The School of Essential Ingredients (2009)
Erica Bauermeister
This is one of the smaller novels, but it is written well and is guaranteed, if not to make you want to cook, certainly to want to eat. Lillian is a successful chef and restaurant owner whose food makes her life tastier and connects her emotionally with first her mother and then her students. We all rush around too much, eating fast food, while instead, we should 'stop and smell the roast,' to paraphrase her motto. Lillian assembles a class of students, each at a crossroads: a mother of young children with no time for herself; an elderly couple looking back at their long marriage; a young widower; you get the picture. By learning to cook crab, white cake and other delicacies, they come to value people and themselves.
This is a first novel -- perhaps in the next one, Bauermeister will get her characters interacting with more than an egg beater and rolling pin. A nice simple read that will bring you back to the kitchen. You can tell the author is a chef who believes in slow cooking and it might be a good idea to pair this book with Michael Pollan's In Defense of Food.
Passing Strange: A Gilded Tale of Love and Deception Across the Color Line (2010)
Martha A. Sandweiss
Sandweiss is a history professor at Princeton University who is fascinated with the life of Clarence King, the flamboyant geologist who is credited with mapping the West soon before it loses all of its romance and becomes settled. King is from a Newport family, once prosperous but now in the late 1800s fallen on lean times. All of his life he struggles to support his widowed mother, only fifteen years his senior and emotionally dependent on him.
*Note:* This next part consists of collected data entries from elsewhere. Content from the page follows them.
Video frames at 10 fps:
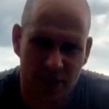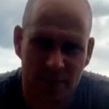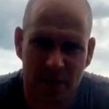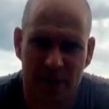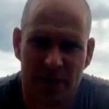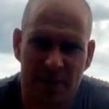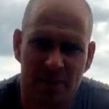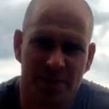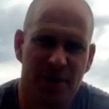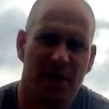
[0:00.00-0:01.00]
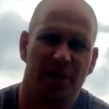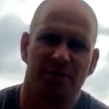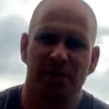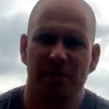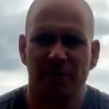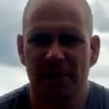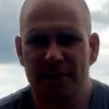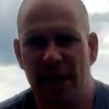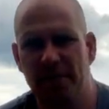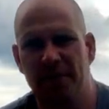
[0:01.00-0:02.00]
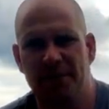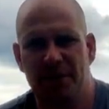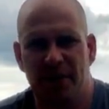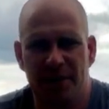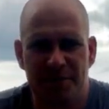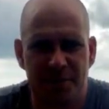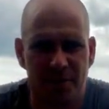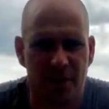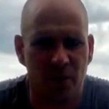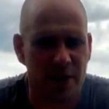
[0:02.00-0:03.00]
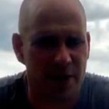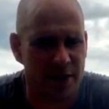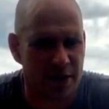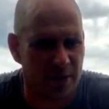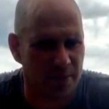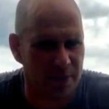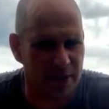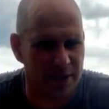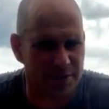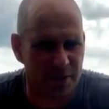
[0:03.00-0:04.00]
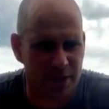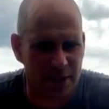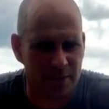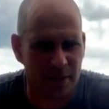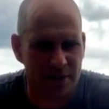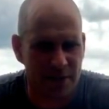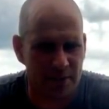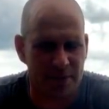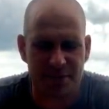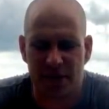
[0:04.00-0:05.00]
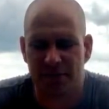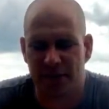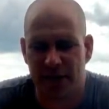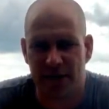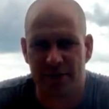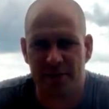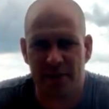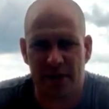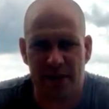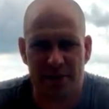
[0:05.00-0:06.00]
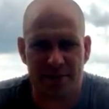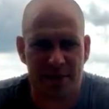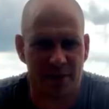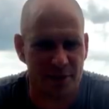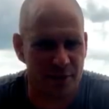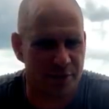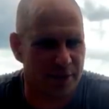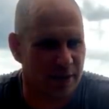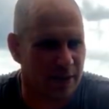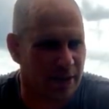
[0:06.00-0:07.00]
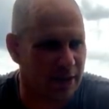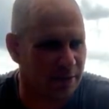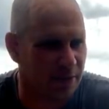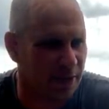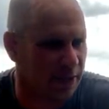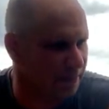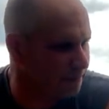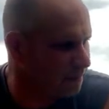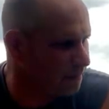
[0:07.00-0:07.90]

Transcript: it up like I did with Josh when this happened to Josh. So I waited a couple days so I can keep myself together instead of losing it like I did with him.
Perhaps as a result of his family, King falls in love with women who are not of the upper or middle classes, and indeed are not white. King pursues Ada, a New York domestic worker who was born a slave in Georgia. He tells Ada that he, too is black, a railway porter named 'James Todd.' The blond, blue-eyed 'Todd' explains that he had a single Negro great-grandparent and is thus himself black according to the mores of the day.
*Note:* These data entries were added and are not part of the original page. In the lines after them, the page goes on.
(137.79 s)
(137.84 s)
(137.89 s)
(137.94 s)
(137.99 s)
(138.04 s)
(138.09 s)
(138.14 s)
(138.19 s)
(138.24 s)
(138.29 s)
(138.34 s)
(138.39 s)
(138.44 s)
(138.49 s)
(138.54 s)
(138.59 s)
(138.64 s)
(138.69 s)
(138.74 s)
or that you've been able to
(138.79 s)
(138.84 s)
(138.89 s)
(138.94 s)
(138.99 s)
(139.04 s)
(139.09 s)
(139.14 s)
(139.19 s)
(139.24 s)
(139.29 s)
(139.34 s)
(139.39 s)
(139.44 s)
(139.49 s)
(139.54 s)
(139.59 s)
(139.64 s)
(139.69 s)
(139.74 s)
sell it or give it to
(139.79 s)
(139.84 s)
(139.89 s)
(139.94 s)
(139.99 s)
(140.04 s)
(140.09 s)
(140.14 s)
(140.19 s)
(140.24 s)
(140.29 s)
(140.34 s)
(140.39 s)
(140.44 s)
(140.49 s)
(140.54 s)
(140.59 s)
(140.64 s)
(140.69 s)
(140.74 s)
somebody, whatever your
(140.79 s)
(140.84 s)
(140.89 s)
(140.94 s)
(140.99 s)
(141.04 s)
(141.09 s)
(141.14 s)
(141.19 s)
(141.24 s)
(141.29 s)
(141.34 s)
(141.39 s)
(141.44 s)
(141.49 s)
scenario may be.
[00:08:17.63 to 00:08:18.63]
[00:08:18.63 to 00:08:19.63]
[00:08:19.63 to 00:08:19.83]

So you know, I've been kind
Sandweiss shows us how simple it is to lie about yourself at the turn of the century, to reinvent your life and history. She writes the tale like a novel, giving us lots of background on race and class during the early part of the twentieth century. The two have five children together and Sandweiss also follows their lives a bit. Lots of discussion here.
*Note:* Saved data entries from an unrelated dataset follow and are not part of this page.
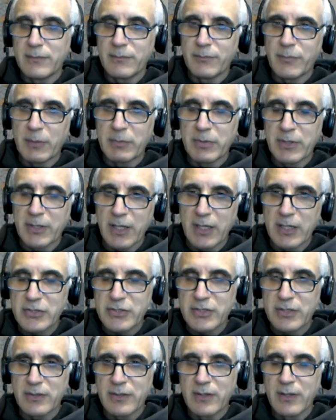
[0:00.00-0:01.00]

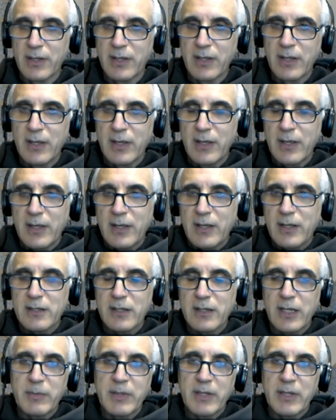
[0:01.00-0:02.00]
publication
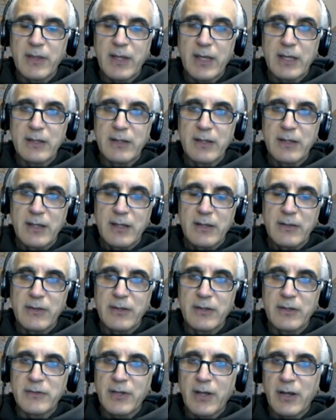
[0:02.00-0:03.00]
claiming that the
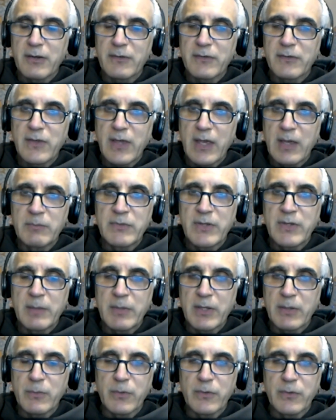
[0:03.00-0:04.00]
entire
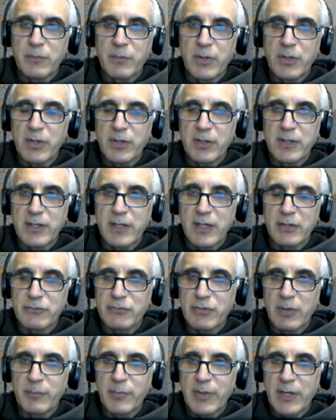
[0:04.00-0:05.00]
scamdemic was merely to get
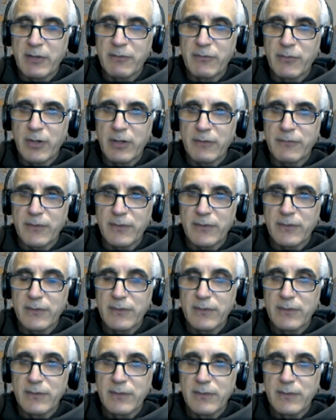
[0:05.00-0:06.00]
Trump out of
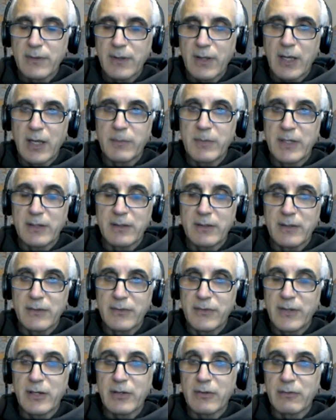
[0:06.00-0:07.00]
office. I mean,
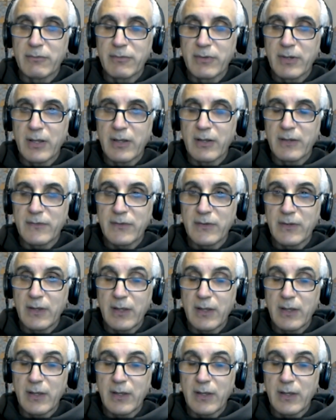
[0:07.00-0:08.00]
they don't see
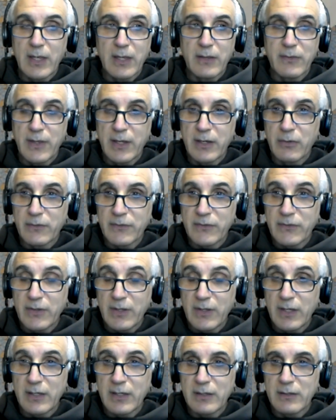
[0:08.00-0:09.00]

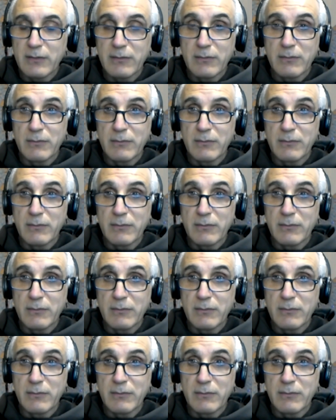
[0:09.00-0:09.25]
it.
The Man Who Loved Children (1940)
Christina Stead
Another book club favorite. If you are going to be an author, it seems to help to have eccentric parents. Stead's tale of family nightmare reads as if it could be written today and Jonathan Franzen is one of its most recent descendants. Samuel Clemens Pollit, a scientist who works for the government, has his own ideas about raising his seven children. The three principal characters are Sam, his once-wealthy second wife, and oldest daughter Louise (the author), born to Sam's first wife. Uncle Sam is another blond-haired, blue-eyed wonder, wanting to raise his children without the restrictions of society or religion. His actions border on savage and cruel, and Louise stands up to him in her telling of the tale. She actually bonds with her stepmother, whose equally constant insults take a more bearable tone than her father's. Each summer Louise is allowed to escape to her mother's people who fittingly live in Harper's Ferry, Virginia, where abolitionist John Brown launched his own homebrewed rebellion against the powers that be. Don't miss this one. Who can resist a dysfunctional family on the same plain as The Glass Castle?